▶ [Exercise]:
Repeat the whole listing word for word, skipping pictures.

▶ [Extracted data]:
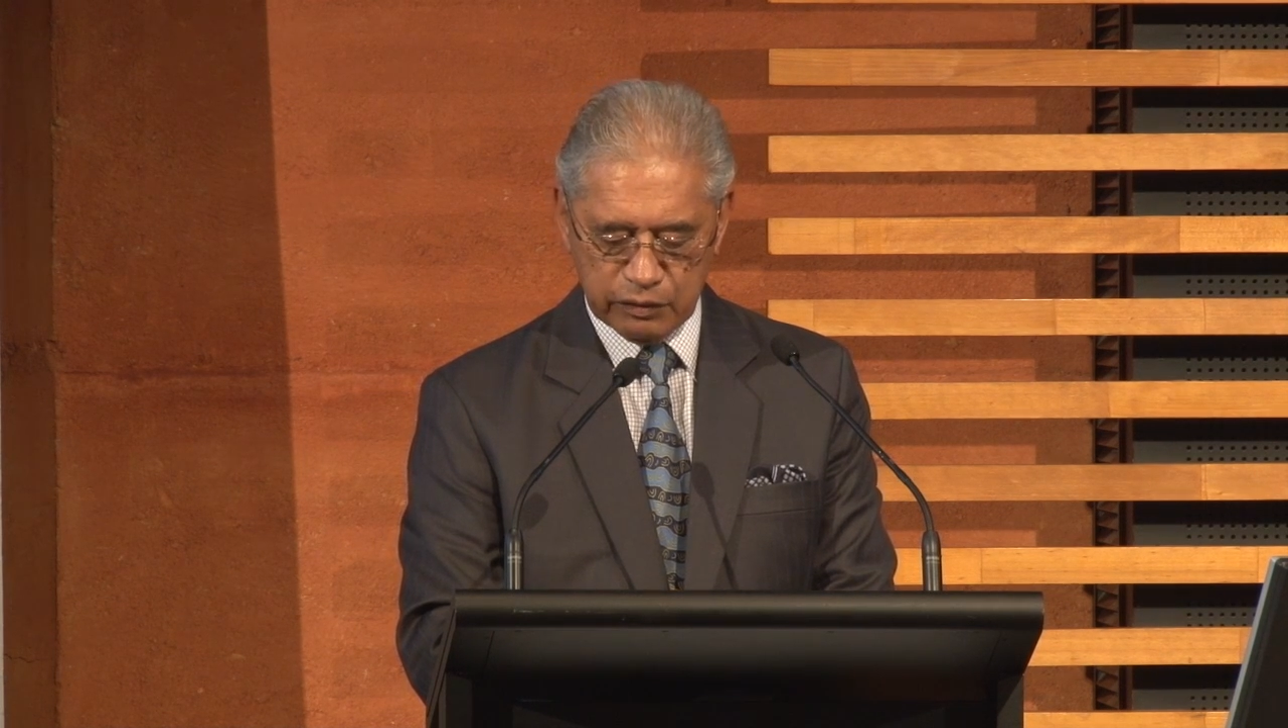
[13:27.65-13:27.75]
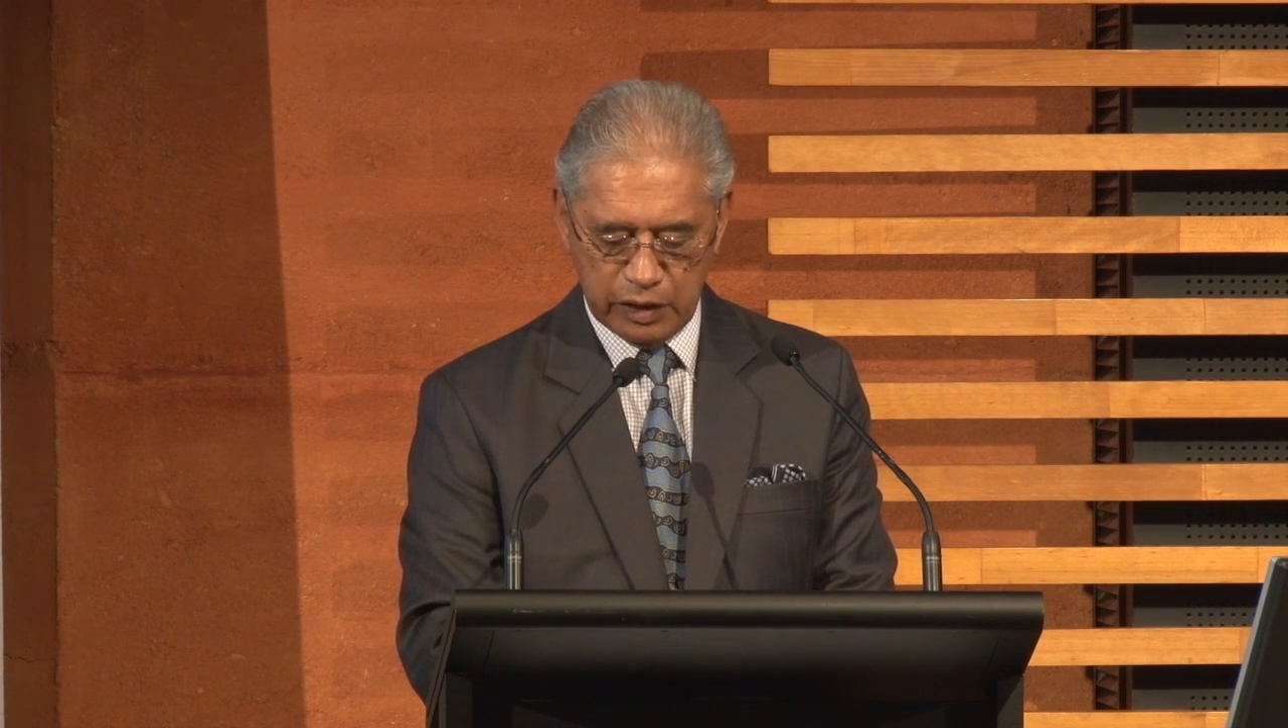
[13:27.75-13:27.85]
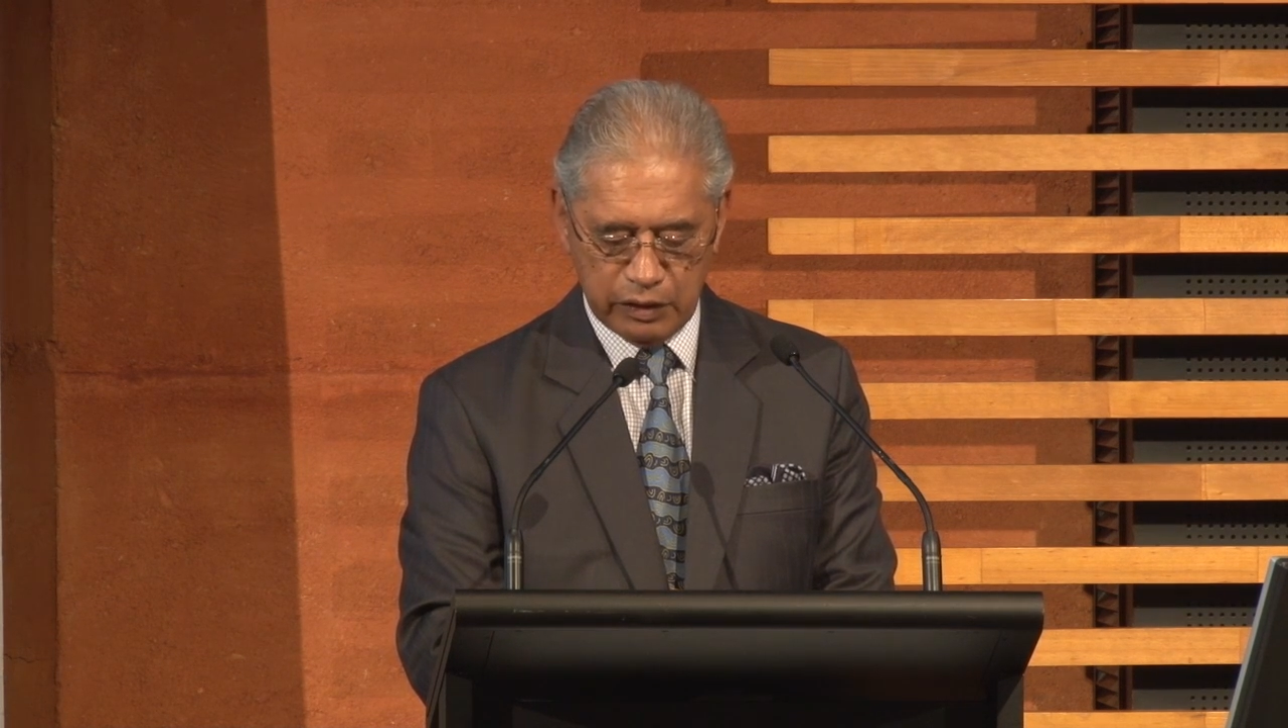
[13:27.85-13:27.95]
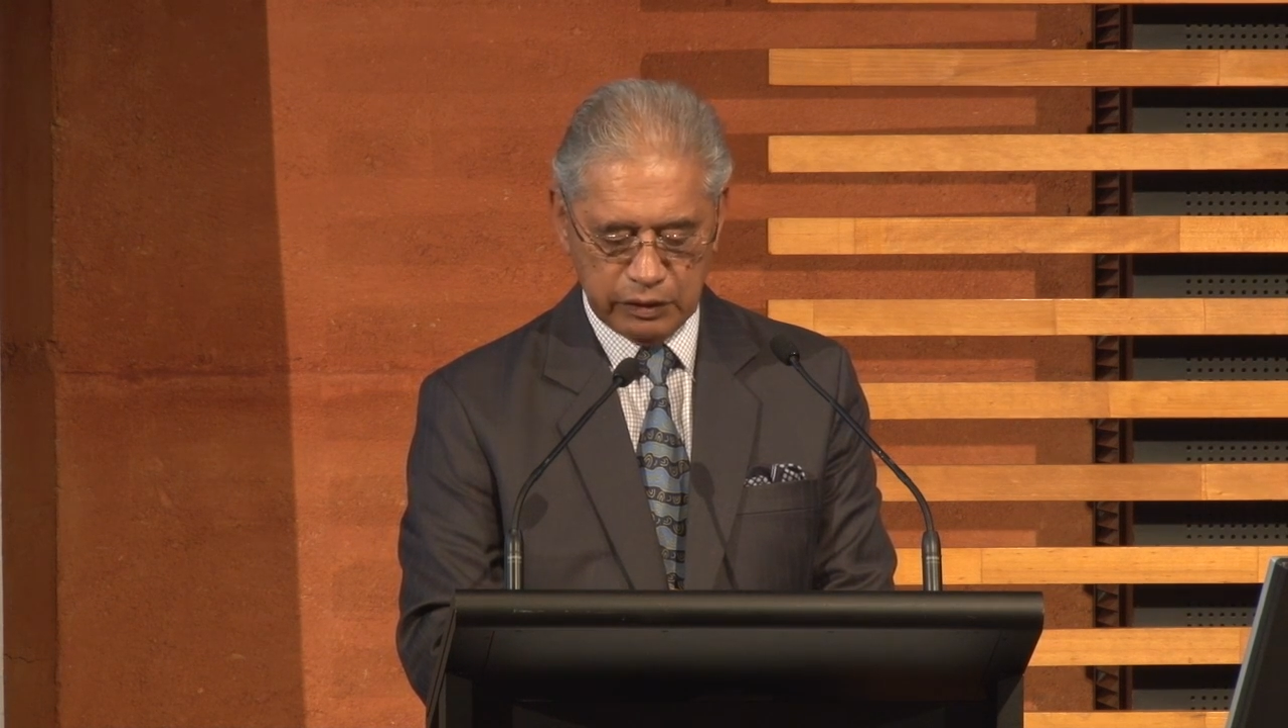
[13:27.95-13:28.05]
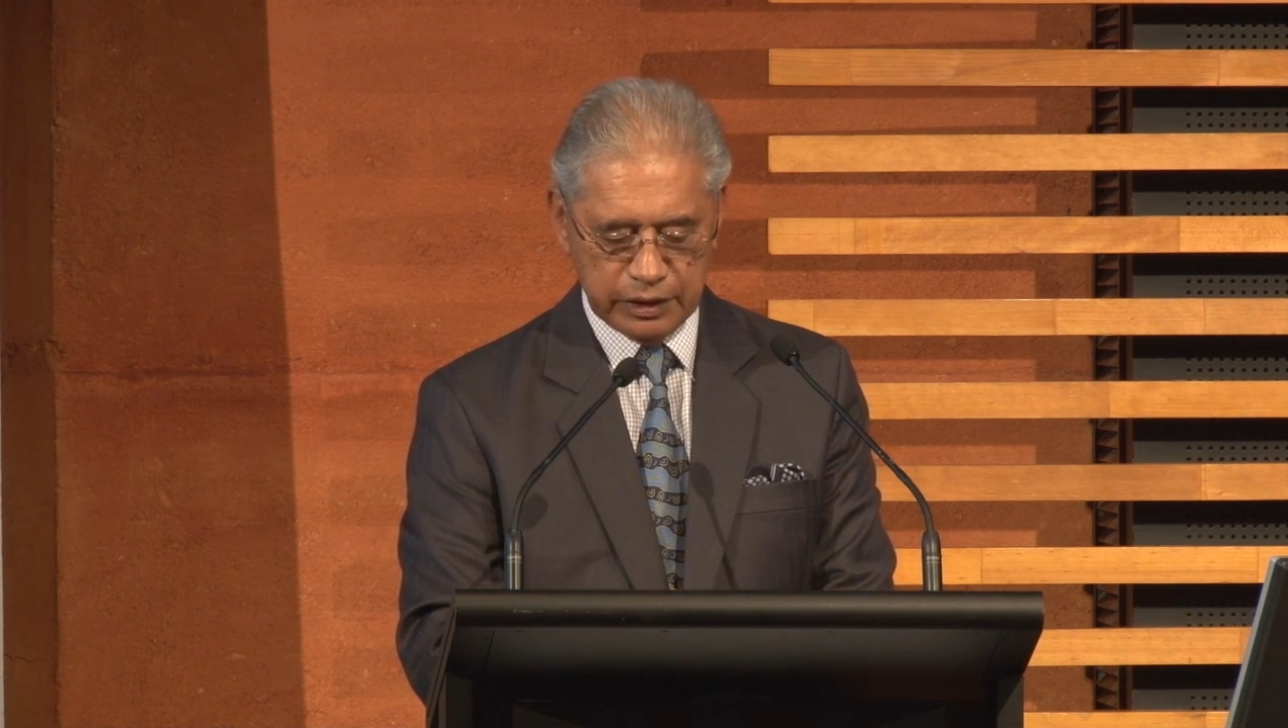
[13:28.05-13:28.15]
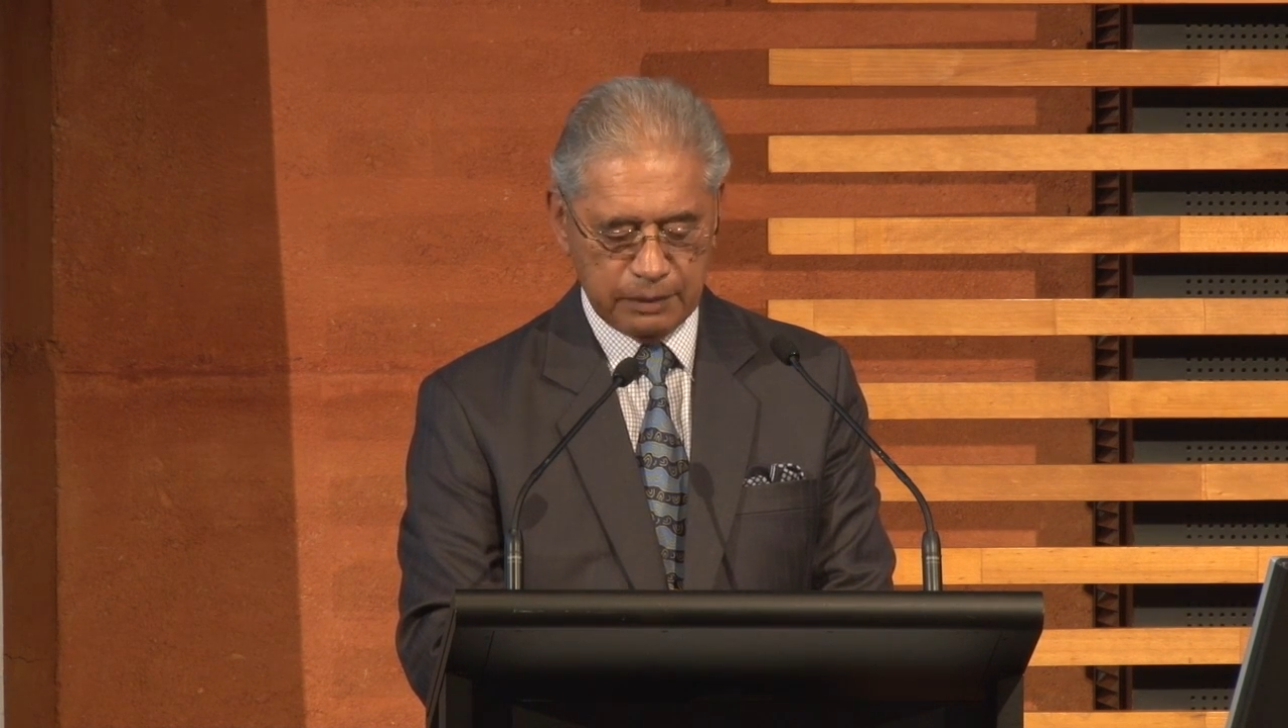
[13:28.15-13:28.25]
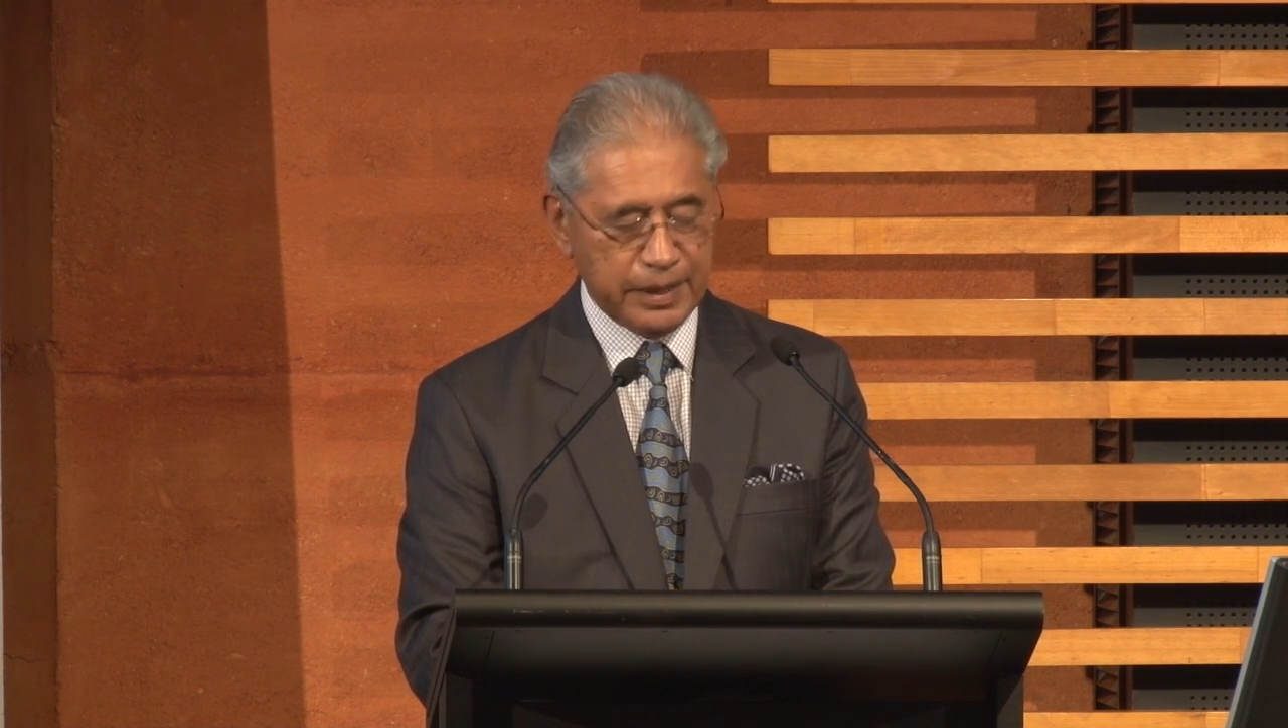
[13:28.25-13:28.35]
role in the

▶ [Task answer]:
[13:27.65-13:27.75]
[13:27.75-13:27.85]
[13:27.85-13:27.95]
[13:27.95-13:28.05]
[13:28.05-13:28.15]
[13:28.15-13:28.25]
[13:28.25-13:28.35]
role in the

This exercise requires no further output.